Stored items:
----------

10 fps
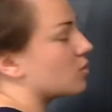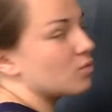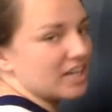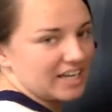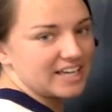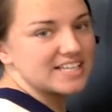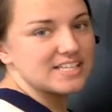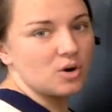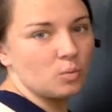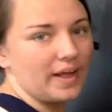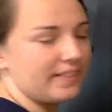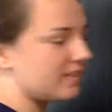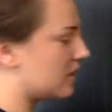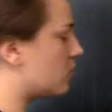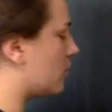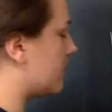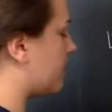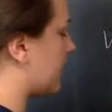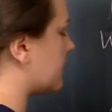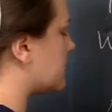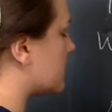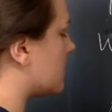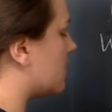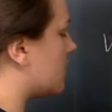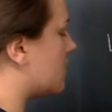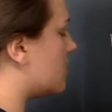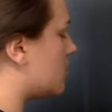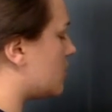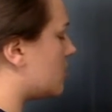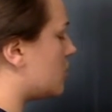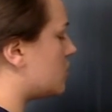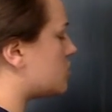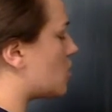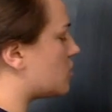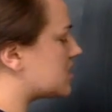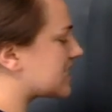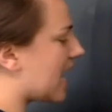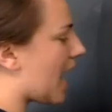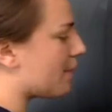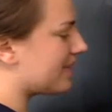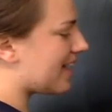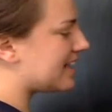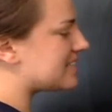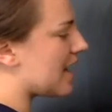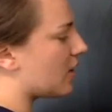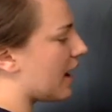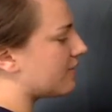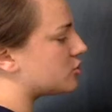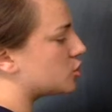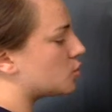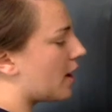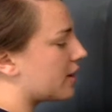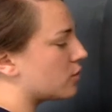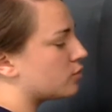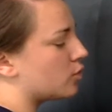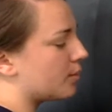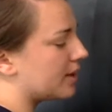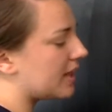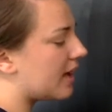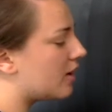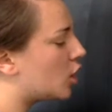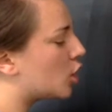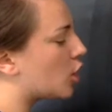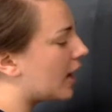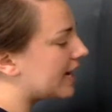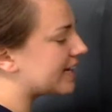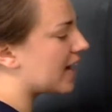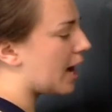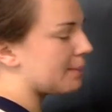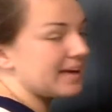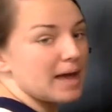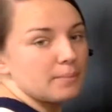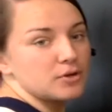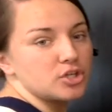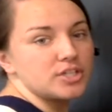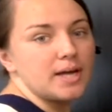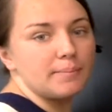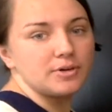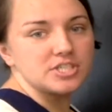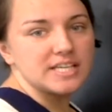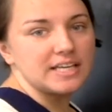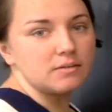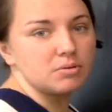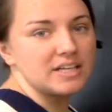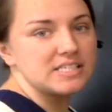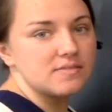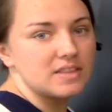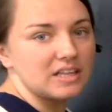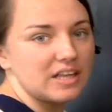three is our width, three feet. So just copy that down. After you write your formula, go ahead and copy it and put your numbers in in place of the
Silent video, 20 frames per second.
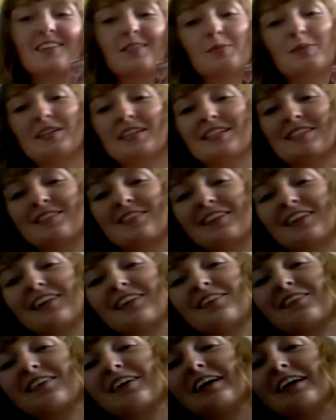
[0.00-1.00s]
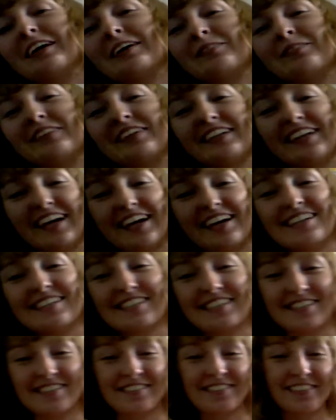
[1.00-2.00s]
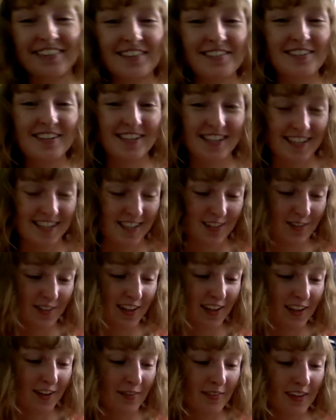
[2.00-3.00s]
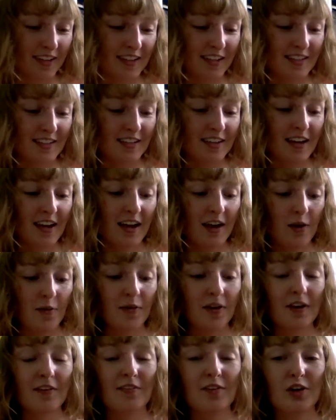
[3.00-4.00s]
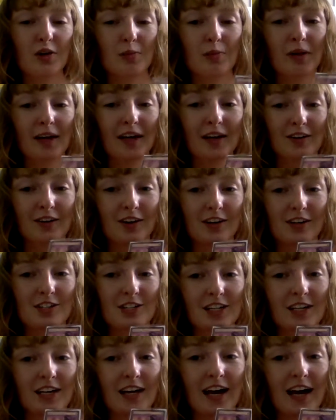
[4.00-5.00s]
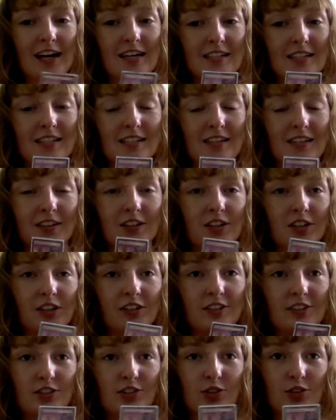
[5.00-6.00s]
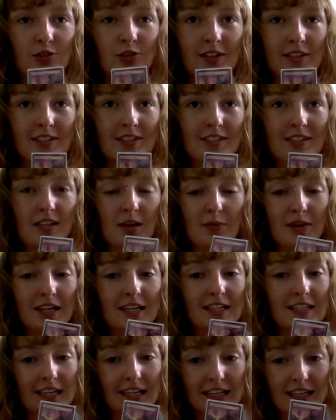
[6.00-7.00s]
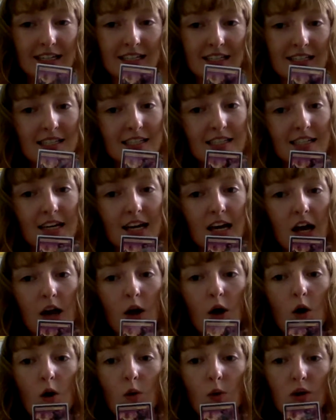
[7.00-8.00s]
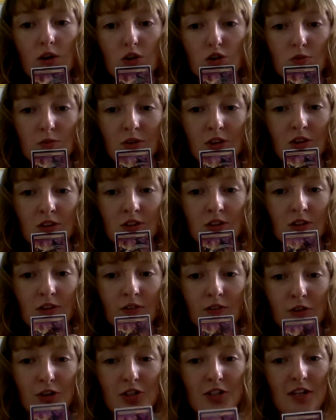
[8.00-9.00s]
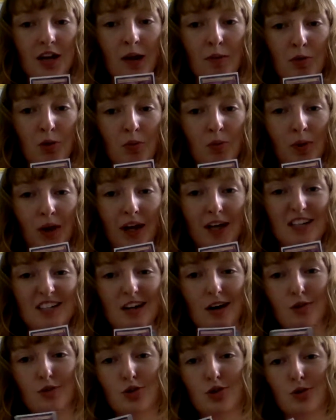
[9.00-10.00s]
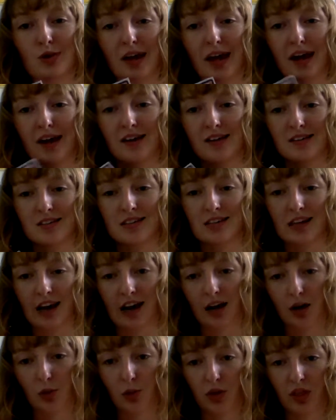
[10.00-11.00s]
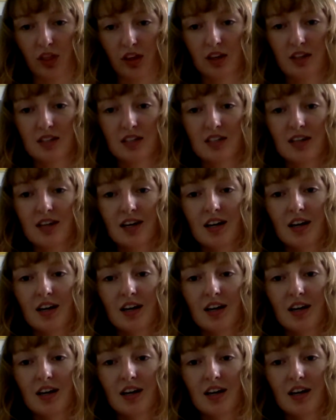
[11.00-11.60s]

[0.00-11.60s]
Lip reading: but it's a really low card, but haste is a really fantastic ability because whenever you play a creature, it has a thing called as known as summoning sickness, which means the first time you play it down, you can't attack with it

----------

**Try it**
From the line with "[3.00-4.00s]" down to the end of the entries, retype each line exactly as written, but drop the pictures.

**Answer area**
[3.00-4.00s]
[4.00-5.00s]
[5.00-6.00s]
[6.00-7.00s]
[7.00-8.00s]
[8.00-9.00s]
[9.00-10.00s]
[10.00-11.00s]
[11.00-11.60s]

[0.00-11.60s]
Lip reading: but it's a really low card, but haste is a really fantastic ability because whenever you play a creature, it has a thing called as known as summoning sickness, which means the first time you play it down, you can't attack with it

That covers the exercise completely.